Lemma 1: If $(U, \phi)$ is a chart and $U$ is connected, then $(U, \phi)$ is either compatible with the orientation, or anti-compatible with the orientation.
Proof: Let $(V, \psi)$ be an arbitrary oriented chart with $U \cap V$ non-empty. The sign of the Jacobian of $\psi \circ \phi^{-1}$ in $\phi(U \cap V)$ is independent of $\psi$ because $(V, \psi)$ is selected from an oriented atlas.
Let $U^{+}$ denote the set of points of $U$ for which the Jacobian $\psi \circ \phi^{-1}$ is positive, and let $U^{-}$ denote the set of points of $U$ for which the Jacobian $\psi \circ \phi^{-1}$ is negative. The sets $U^{\pm}$ are obviously disjoint, each is open, and their union is $U$. Since $U$ is connected, one set is empty: Either $U = U^{+}$ or $U = U^{-}$.
Lemma 2: If $(U, \phi)$ is an anti-compatible chart with component functions $(\phi^{1}, \dots, \phi^{n})$, then the chart $(U, \bar{\phi})$ defined by $\bar{\phi} = (\phi^{1}, \dots, \phi^{n-1}, -\phi^{n})$ is compatible, and conversely.

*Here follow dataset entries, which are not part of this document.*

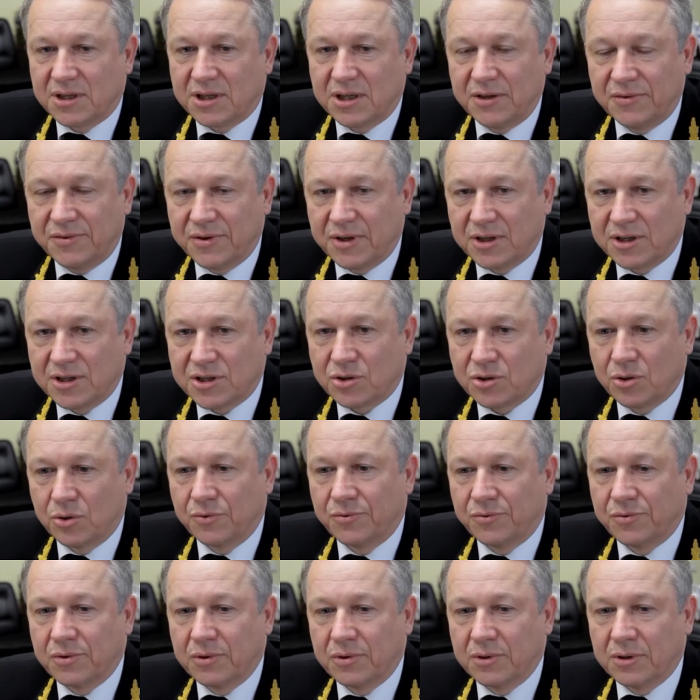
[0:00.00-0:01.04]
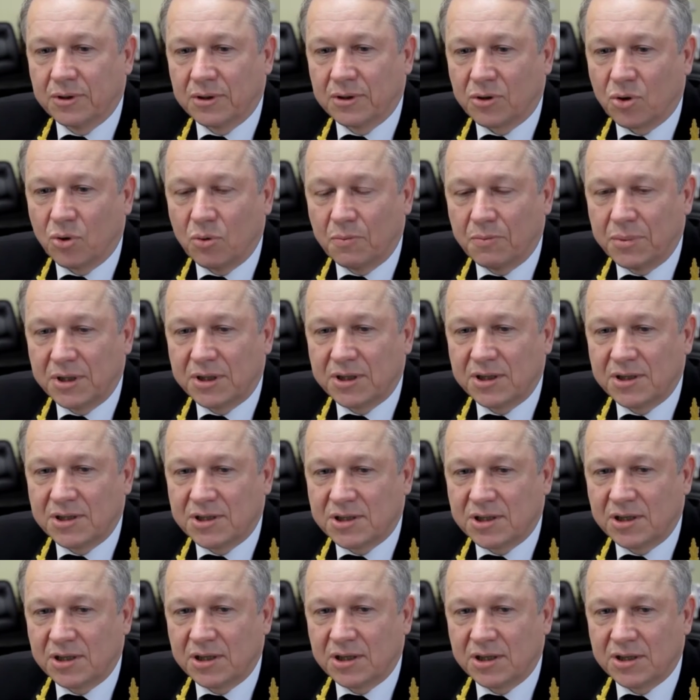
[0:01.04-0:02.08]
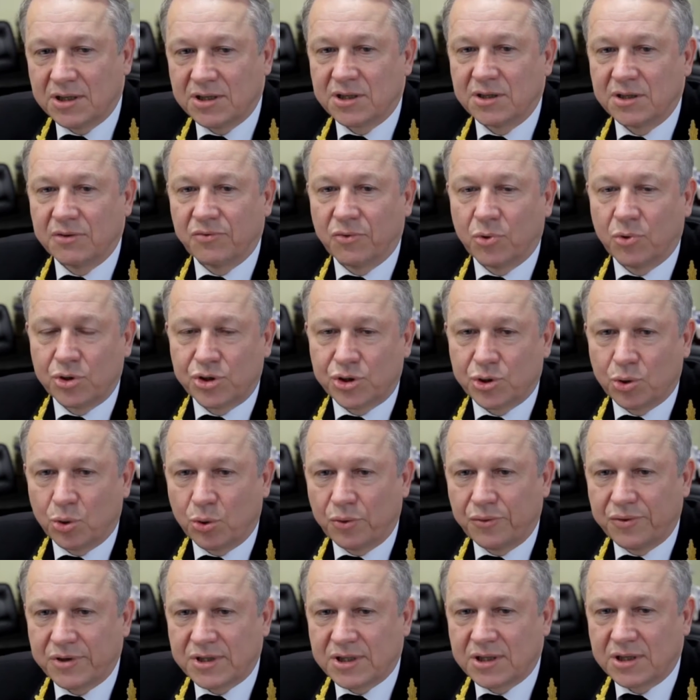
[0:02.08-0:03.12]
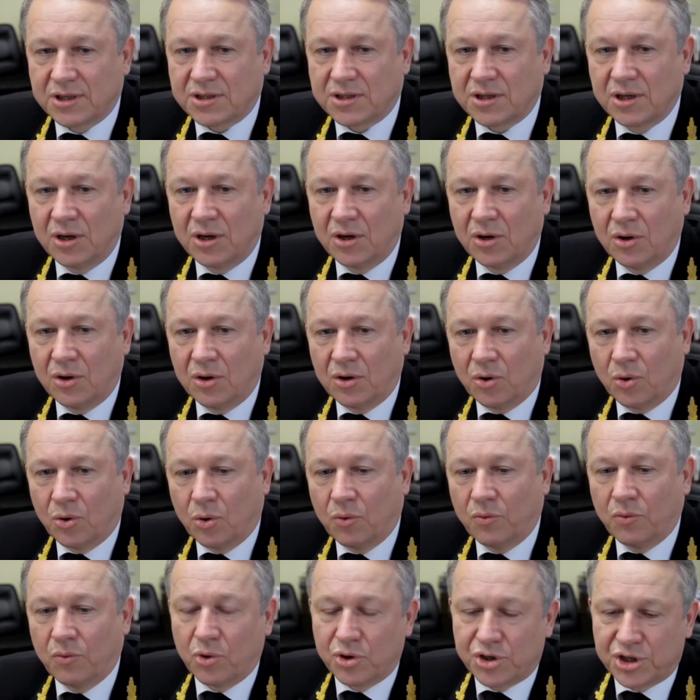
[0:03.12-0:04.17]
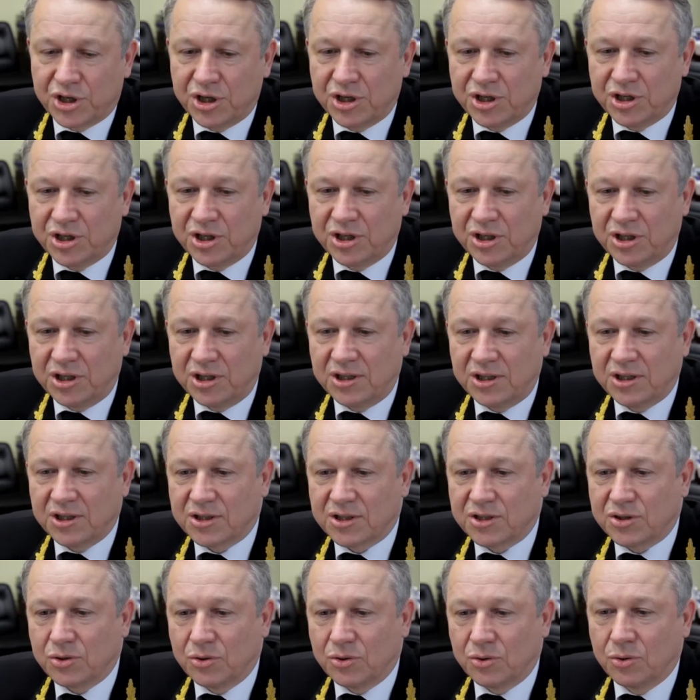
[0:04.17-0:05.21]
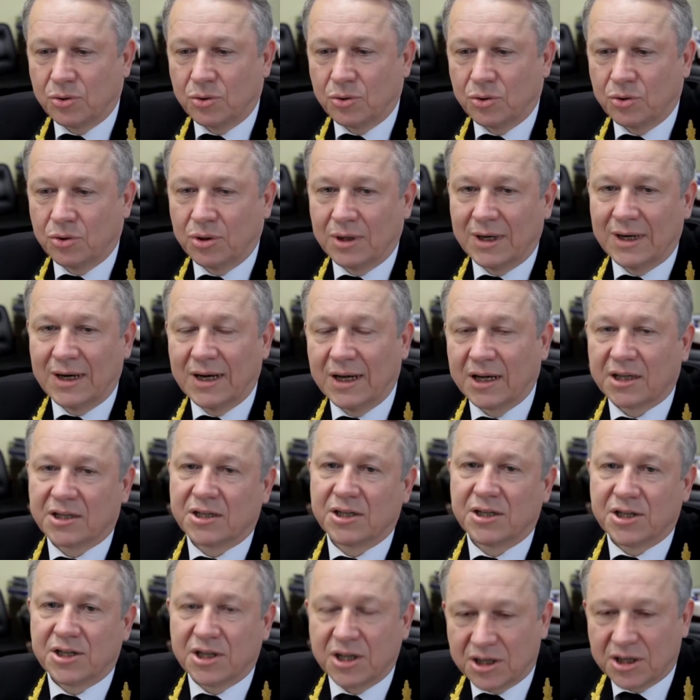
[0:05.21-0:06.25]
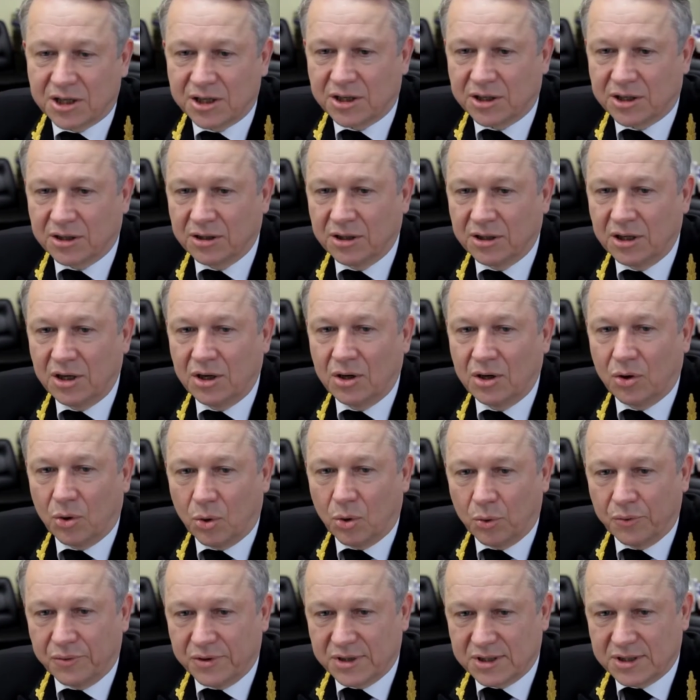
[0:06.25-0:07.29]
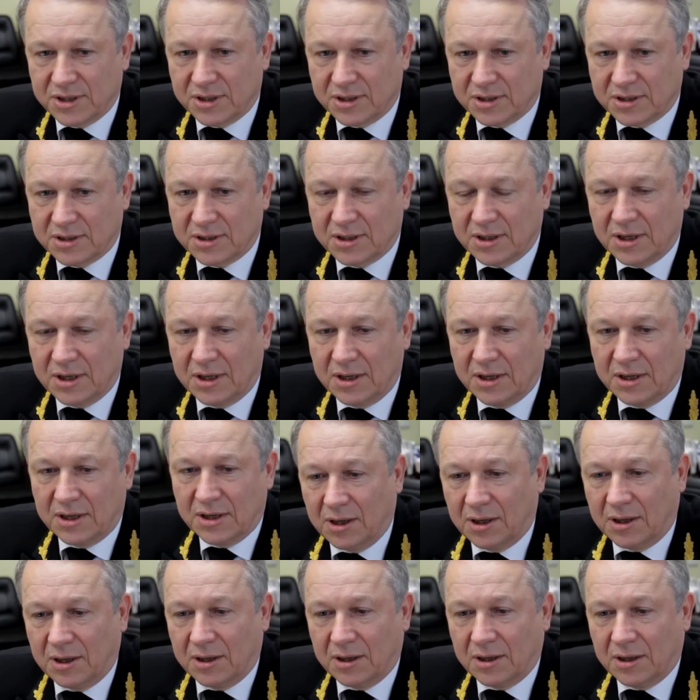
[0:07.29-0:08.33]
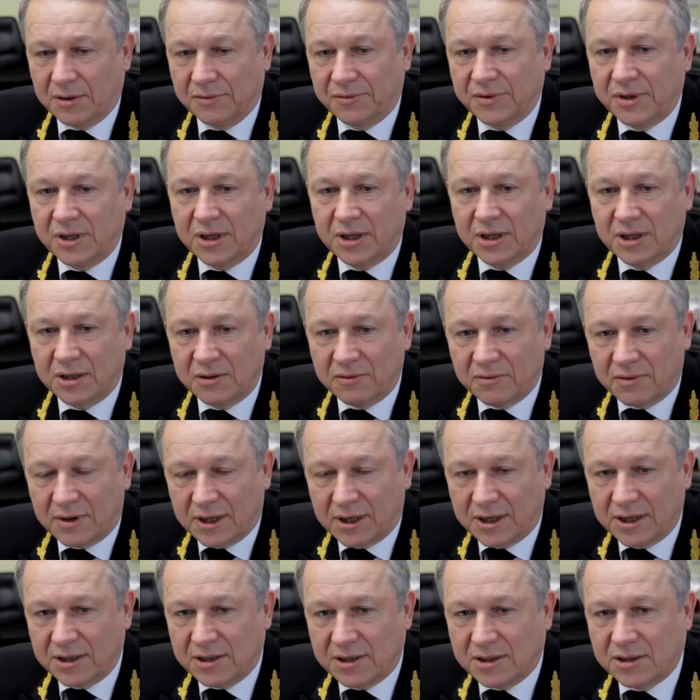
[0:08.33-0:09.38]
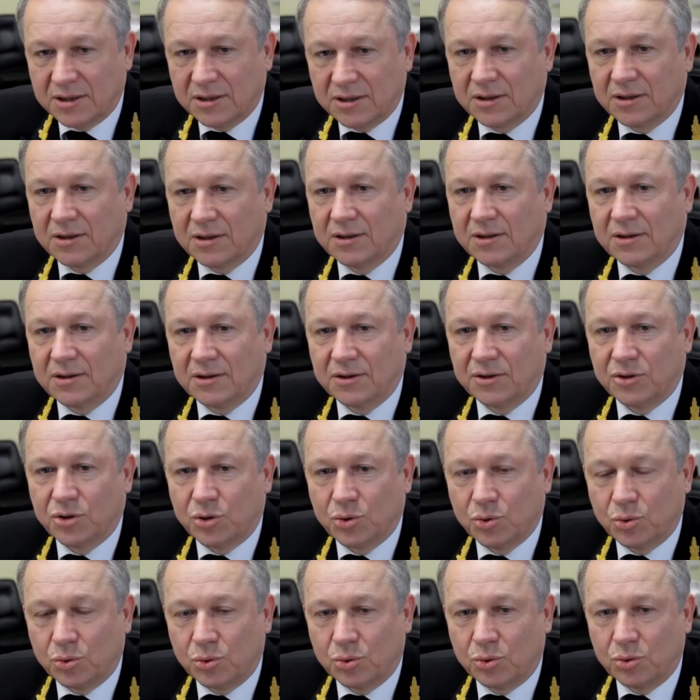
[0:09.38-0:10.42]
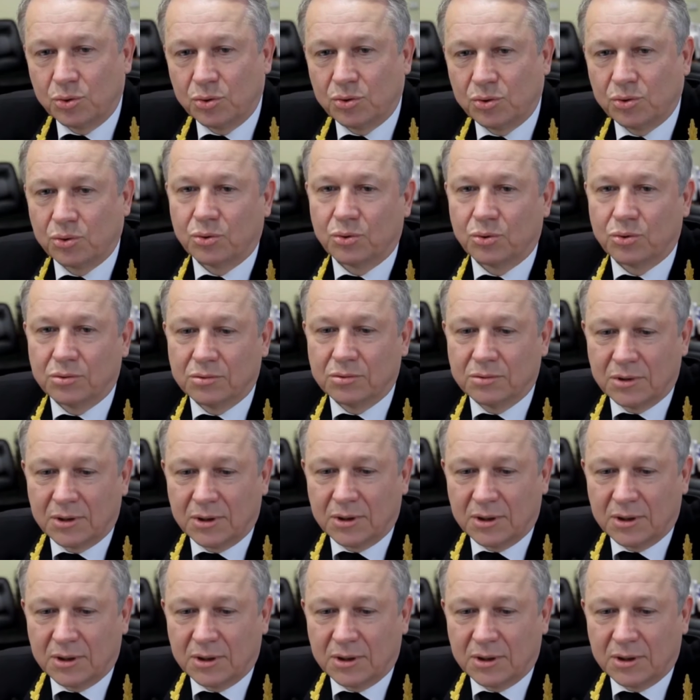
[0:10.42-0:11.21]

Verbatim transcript: certificates of uh, competency as a watch officers or watch engineers or electrotechnical officers. We invite uh, you to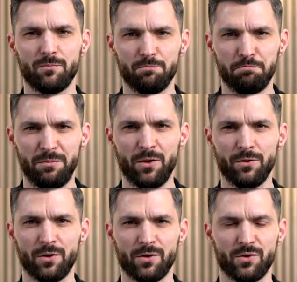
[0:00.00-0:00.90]

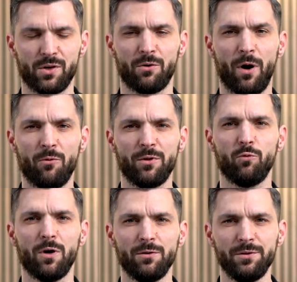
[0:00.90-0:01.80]
builders around the
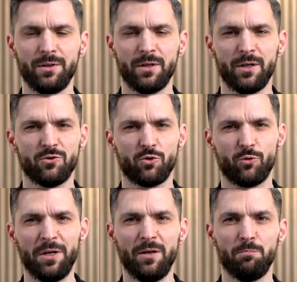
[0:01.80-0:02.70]
world to
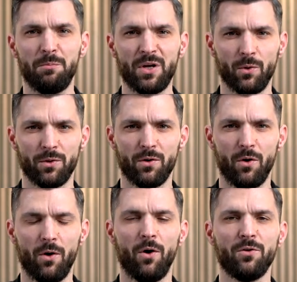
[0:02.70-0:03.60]
really build
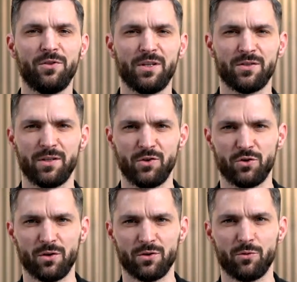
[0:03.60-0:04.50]
on this
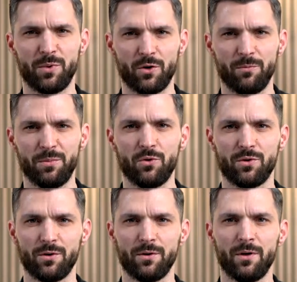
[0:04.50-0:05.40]
digital supercomputer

Proof: The linear transformation $T(x^{1}, \dots, x^{n}) = (x^{1}, \dots, x^{n-1}, -x^{n})$ has determinant $-1$.
Let $(U_{a}, \phi_{a})$ and $(U_{b}, \phi_{b})$ be arbitrary charts with $U_{a}$ and $U_{b}$ connected, and with $U_{a} \cap U_{b}$ non-empty. If necessary, replace $\phi_{a}$ by $\bar{\phi}_{a}$ to get a compatible chart, and similarly for $\phi_{b}$. Since each chart is compatible with the oriented atlas, the transition map has positive Jacobian. It follows that the transition map $\phi_{ab}$ between the original charts has Jacobian of constant sign, i.e., either preserves orientation or reverses orientation.
Contrapositively, if there exist connected, overlapping charts $(U_{a}, \phi_{a})$ and $(U_{b}, \phi_{b})$ whose transition map $\phi_{ab}$ neither preserves nor reverses orientation, then $M$ is not orientable.
Best Answer
We say that M is orientable if and only if there exists an atlas $A = \{(U_{\alpha}, \phi_{\alpha})\}$ such that $\textrm{det}(J(\phi_{\alpha} \circ \phi_{\beta}^{-1}))> 0$, if it is defined.
Assume that it is orientable. Then we would be able to define a map, $x\to n_x$ that sends $x$ to a unit vector normal to the surface in such a way that the map is continuous. Since $M$ is two-dimensional and embedded in 3-space, this map is determined by the value at a single point (because you have two choices, one in each direction from the surface). Now observe that if you follow a loop around the strip, the value of $n_x$ changes sign when you return to $x$ from the other side.